Si la stratégie judiciaire apparaît comme plutôt crédible, l’ancien président a, en vertu du droit fédéral (et surtout du caractère éminemment fédéral de la question, qui repose sur l’interprétation du 14e amendement), exigé que l’affaire soit jugée par une cour fédérale, ce qui a eu pour conséquence d’envoyer (temporairement…) l’affaire devant la cour fédérale de district pour le district du Colorado. Désormais renvoyée devant un tribunal de l’État du Colorado en raison d’une non-conformité à l’article 28 U.S.C. § 1446(b)(2)(A) (la secrétaire d’État Jena Griswold n’avait pas consenti au renvoi au fédéral), la solidité de l’affaire Anderson v. Griswold interroge : dans les colonnes du New York Times, les professeurs Derek Muller, Richard Collins et Jessica Levinson ont beaucoup plus de doute que Laurence Tribe. Pour les trois universitaires, la question de l’intérêt à agir demeure cruciale. En effet, le droit du Colorado dispose qu’une cour de district pourra rendre un jugement « exigeant le respect substantiel des dispositions du présent code ». La doctrine de l’« évitement constitutionnel » (constitutional avoidance) pourrait en conséquence inciter le tribunal à ne pas se prononcer sur le 14e amendement en affirmant simplement que le droit électoral du Colorado ne prévoit rien exigeant de la secrétaire d’État le retrait d’une candidature pour « insurrection ». Interrogé, Derek Muller juge cette hypothèse « tout à fait possible ». En outre, la « maturité » de l’affaire est aussi à prendre en considération : pour le professeur Muller, qui s’est exprimé dans une note publiée sur le Election Law Blog, le fait que Trump ne soit pas encore officiellement inscrit comme candidat peut inciter la cour à rejeter l’affaire.

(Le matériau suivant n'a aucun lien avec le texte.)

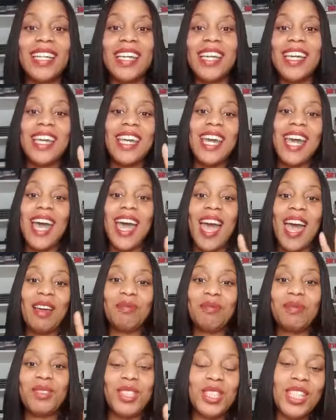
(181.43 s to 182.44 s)

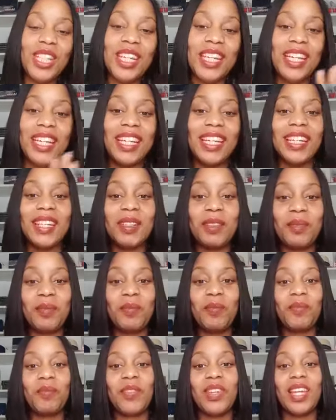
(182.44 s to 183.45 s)
EMG.
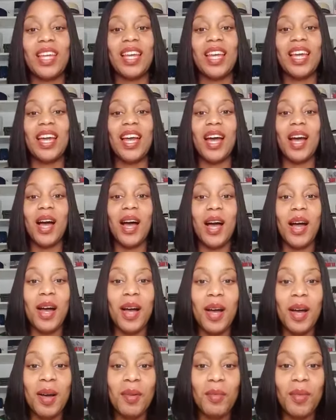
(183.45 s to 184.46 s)

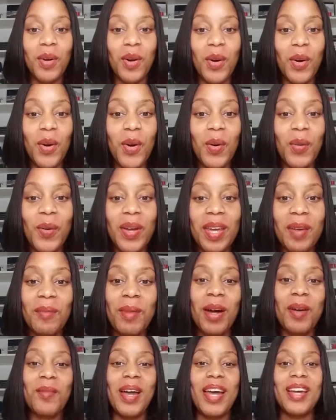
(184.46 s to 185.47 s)
Um, oh,
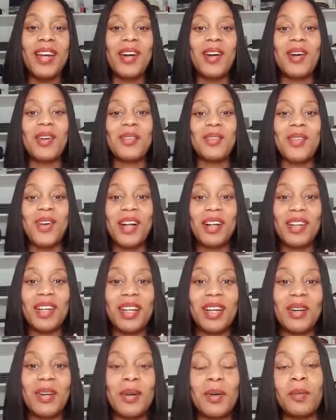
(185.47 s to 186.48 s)
Imam, my God,
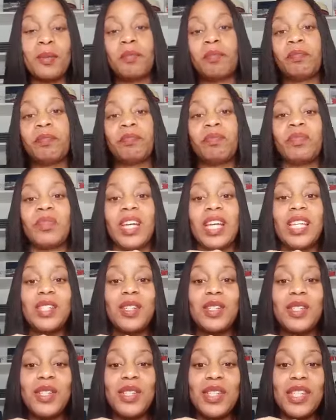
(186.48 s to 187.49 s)
welcome. It's
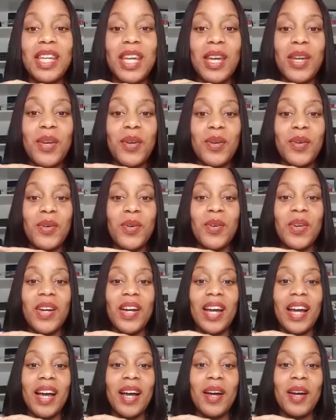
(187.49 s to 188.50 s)
good to see you.
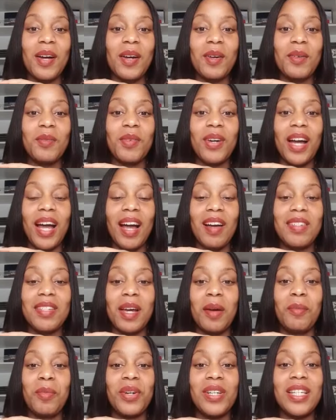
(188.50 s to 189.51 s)
Um, how's
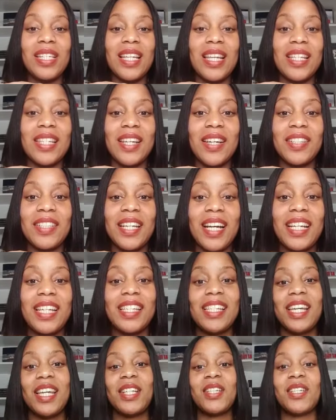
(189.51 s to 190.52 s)
our princess, our
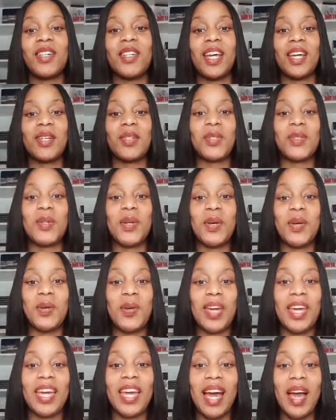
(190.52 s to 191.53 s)
Jackie's angel that you took
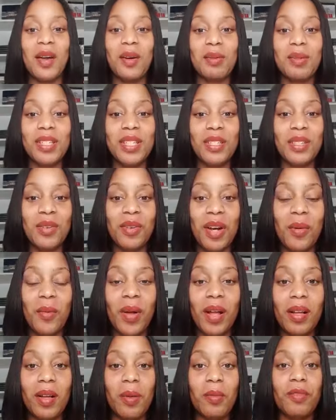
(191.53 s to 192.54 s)
away? I hope she's great.
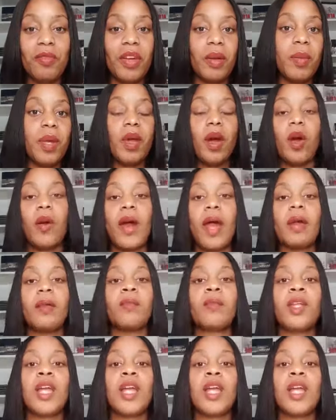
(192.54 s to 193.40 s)
Welcome, Femi. All right,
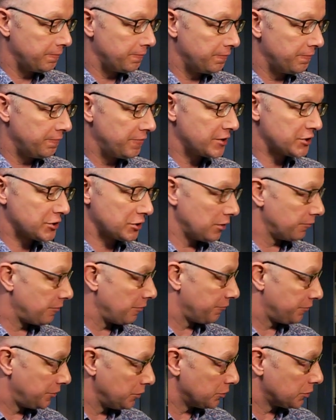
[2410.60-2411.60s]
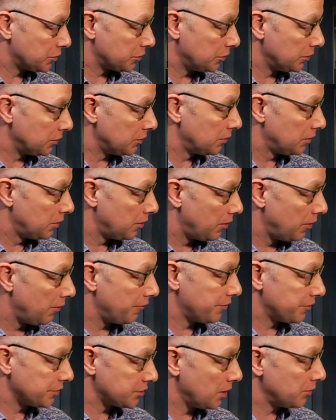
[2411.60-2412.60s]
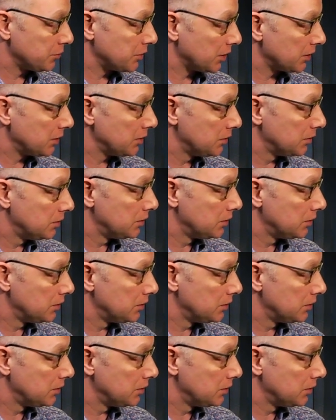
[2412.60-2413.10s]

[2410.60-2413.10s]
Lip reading: vision of a future of the subject.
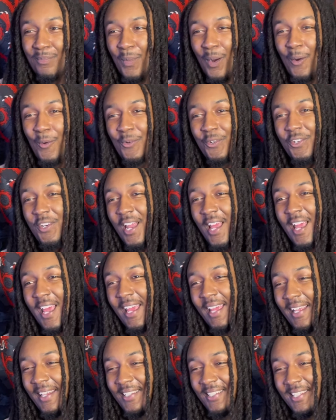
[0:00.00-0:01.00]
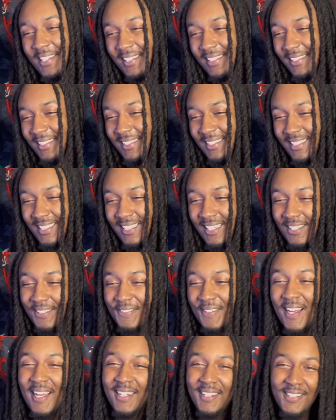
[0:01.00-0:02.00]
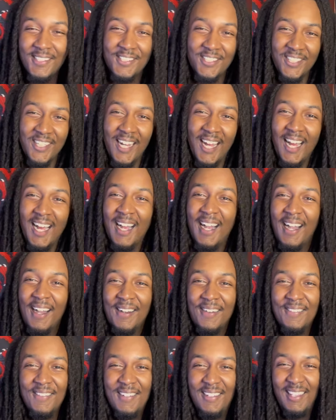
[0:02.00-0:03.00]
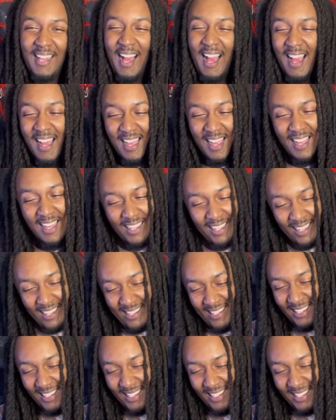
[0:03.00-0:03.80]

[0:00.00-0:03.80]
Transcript: Monet, just get a regular job.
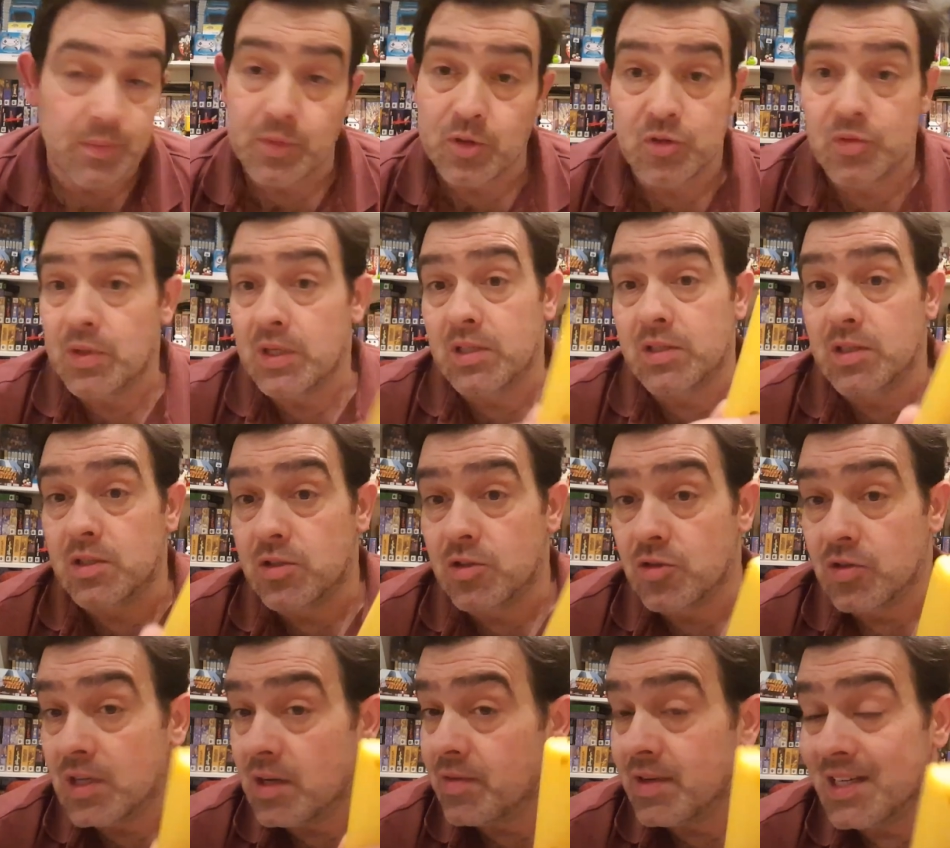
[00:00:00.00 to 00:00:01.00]
it'd be just easier
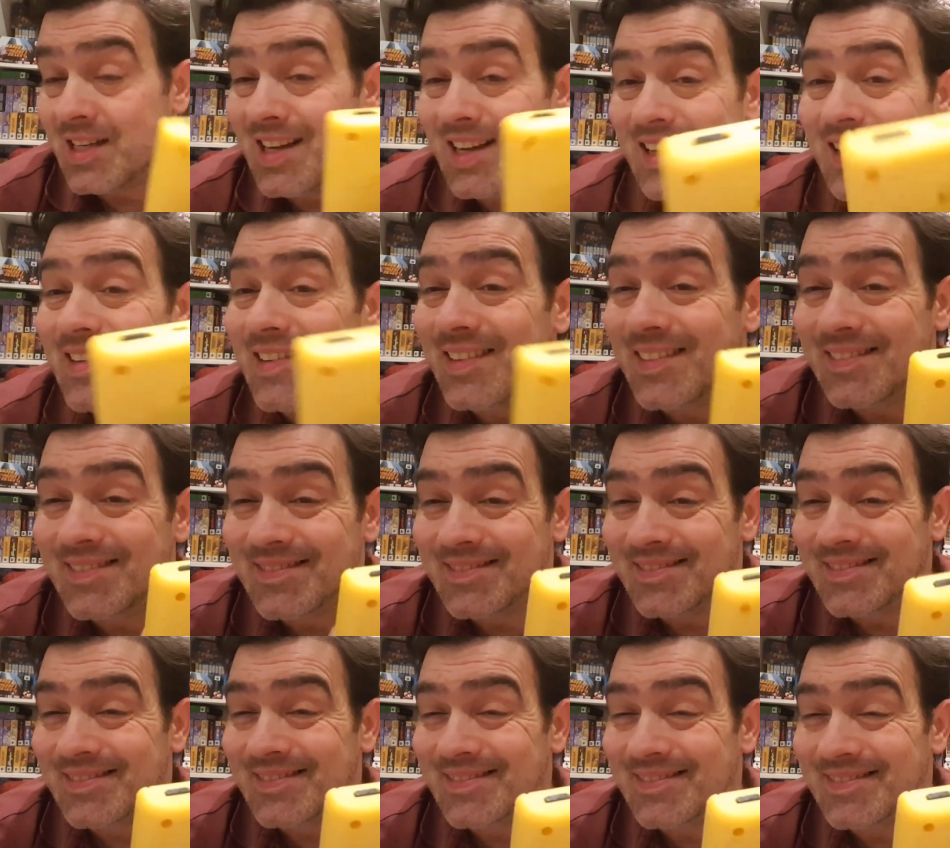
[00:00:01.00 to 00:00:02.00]
to just have it in your hand.
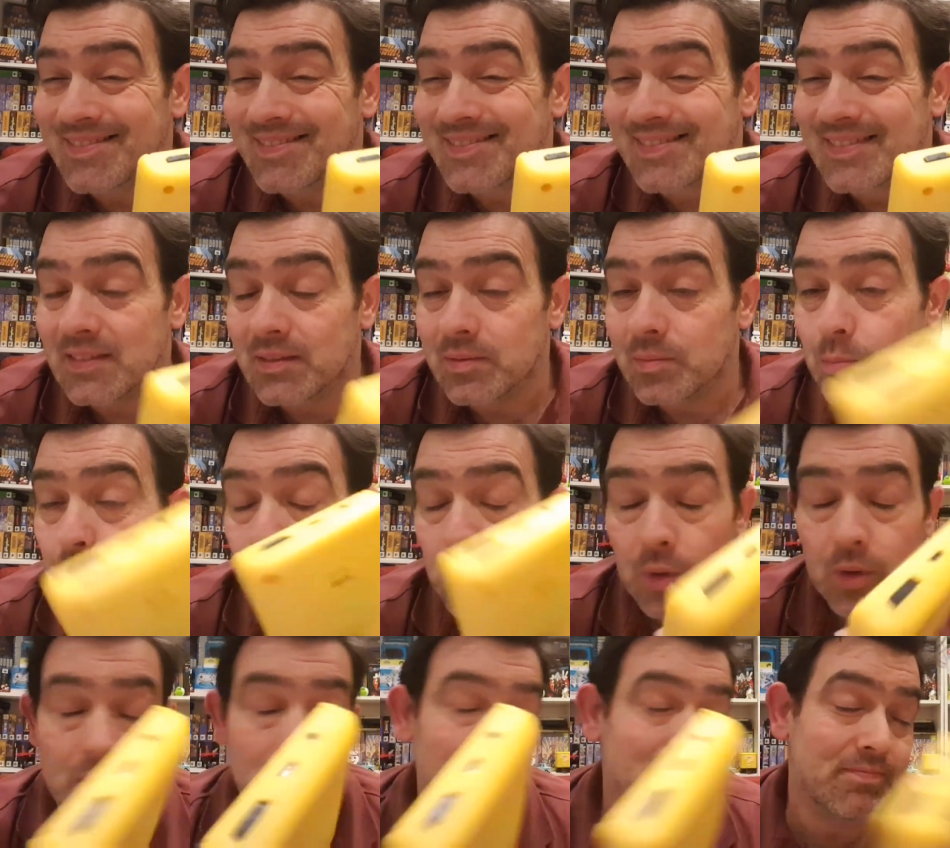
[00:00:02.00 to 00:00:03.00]

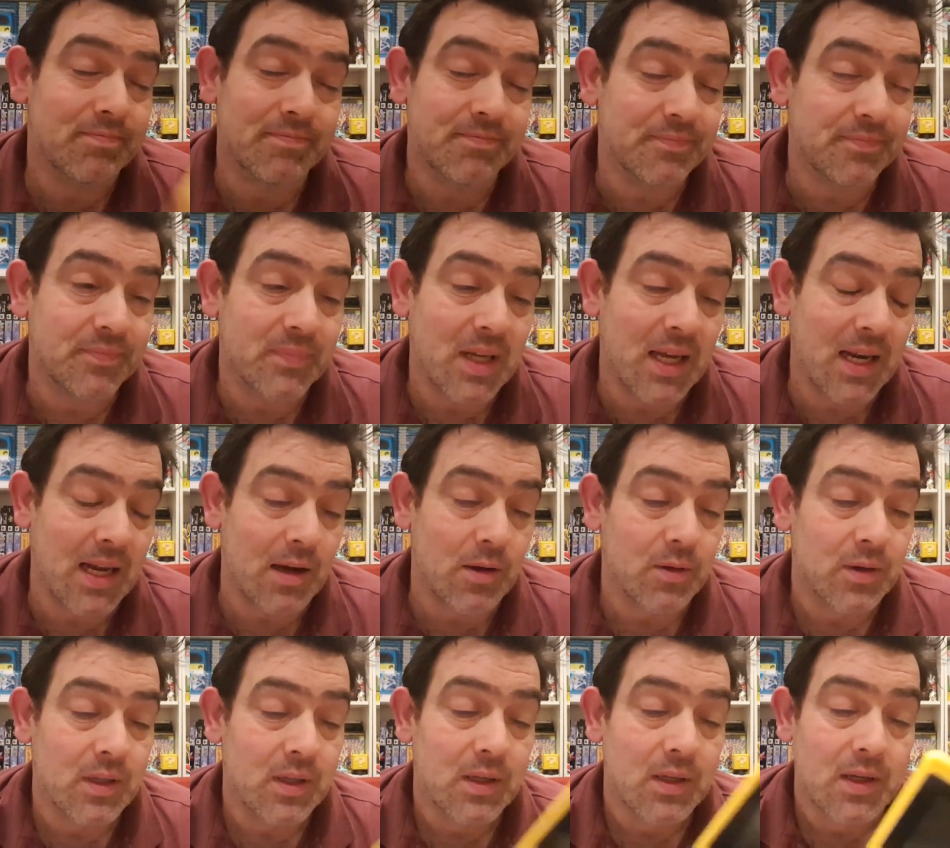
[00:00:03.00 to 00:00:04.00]
But
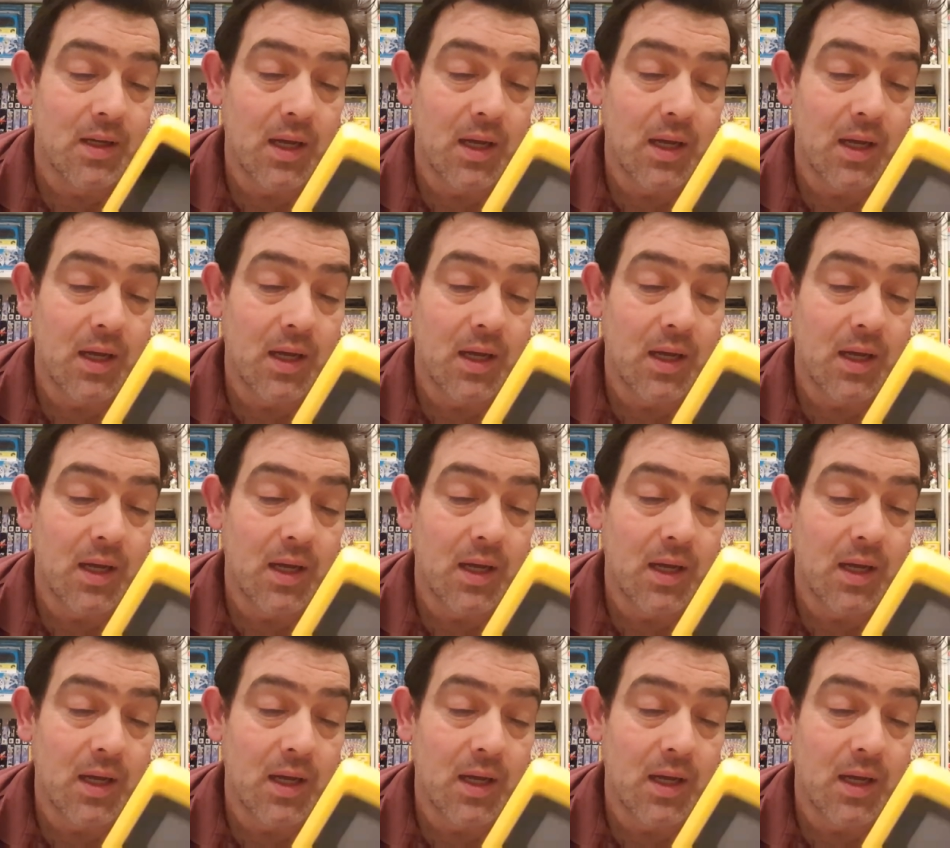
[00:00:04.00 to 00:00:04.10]
anyhow,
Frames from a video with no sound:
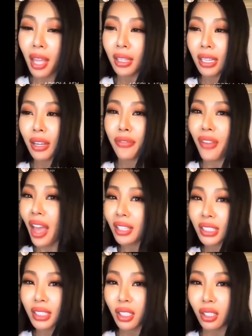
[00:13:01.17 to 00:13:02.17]
like a valley
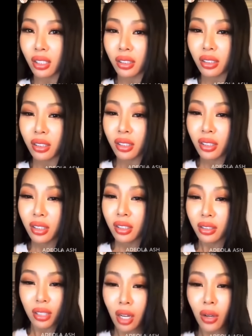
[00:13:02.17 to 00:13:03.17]
girl.
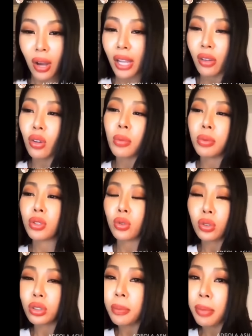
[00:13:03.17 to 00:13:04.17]
No, I grew up with two
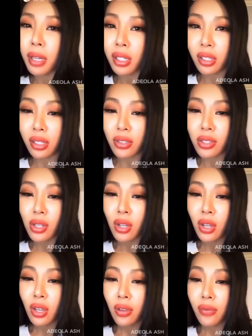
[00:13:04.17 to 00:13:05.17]
little brothers,
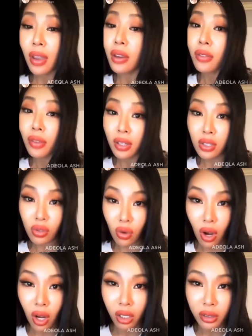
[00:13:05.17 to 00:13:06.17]
very, very
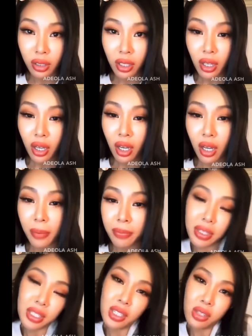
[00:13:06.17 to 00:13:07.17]
strong. Um,
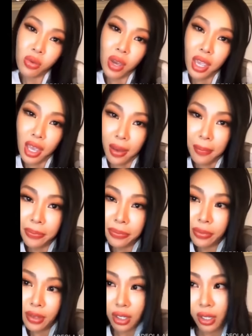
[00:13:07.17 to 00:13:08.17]
this is who I am.
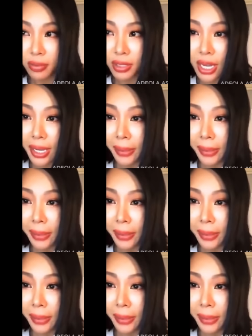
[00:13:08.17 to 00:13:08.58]
You know what I'm saying?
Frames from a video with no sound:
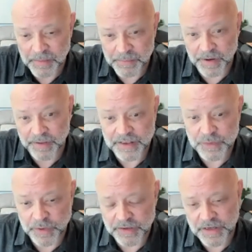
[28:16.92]
but I think
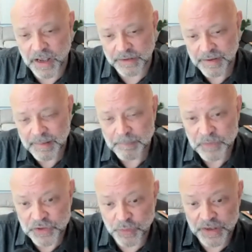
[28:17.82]
that's what it's done.
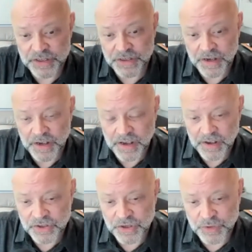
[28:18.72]
So this,
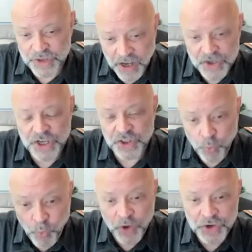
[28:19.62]
so touching the
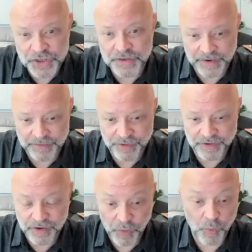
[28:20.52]
oneness of
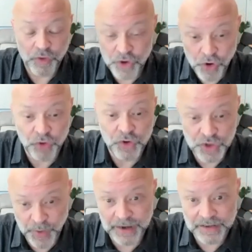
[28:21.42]
everything or the
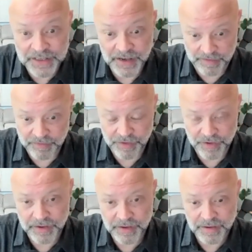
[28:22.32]
non-duality of
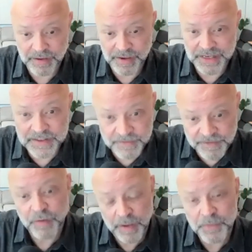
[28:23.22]
everything is a
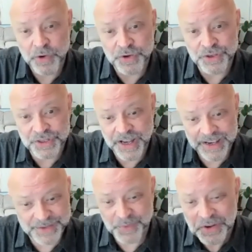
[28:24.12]
very emergent state.
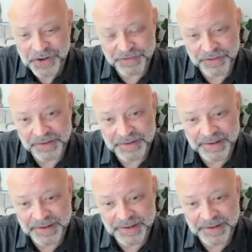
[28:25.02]
It's wonderful.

La balle est dans le camp des secrétaires d’État
Selon toute vraisemblance, il sera difficile d’obtenir une décision de justice affirmant l’inéligibilité de Donald Trump au moyen de recours au civil. La balle apparaît comme étant plus que jamais le camp des secrétaires d’État, dont le refus se traduirait inévitablement par un recours du candidat, obligeant dès lors la justice à aborder à nouveau l’épineuse question de l’interprétation du 14e amendement. Pour l’heure, le républicain semble en bonne voie pour remporter l’investiture de son parti et être ainsi candidat à l’élection présidentielle… Et ce en dépit de ses nombreux déboires judiciaires.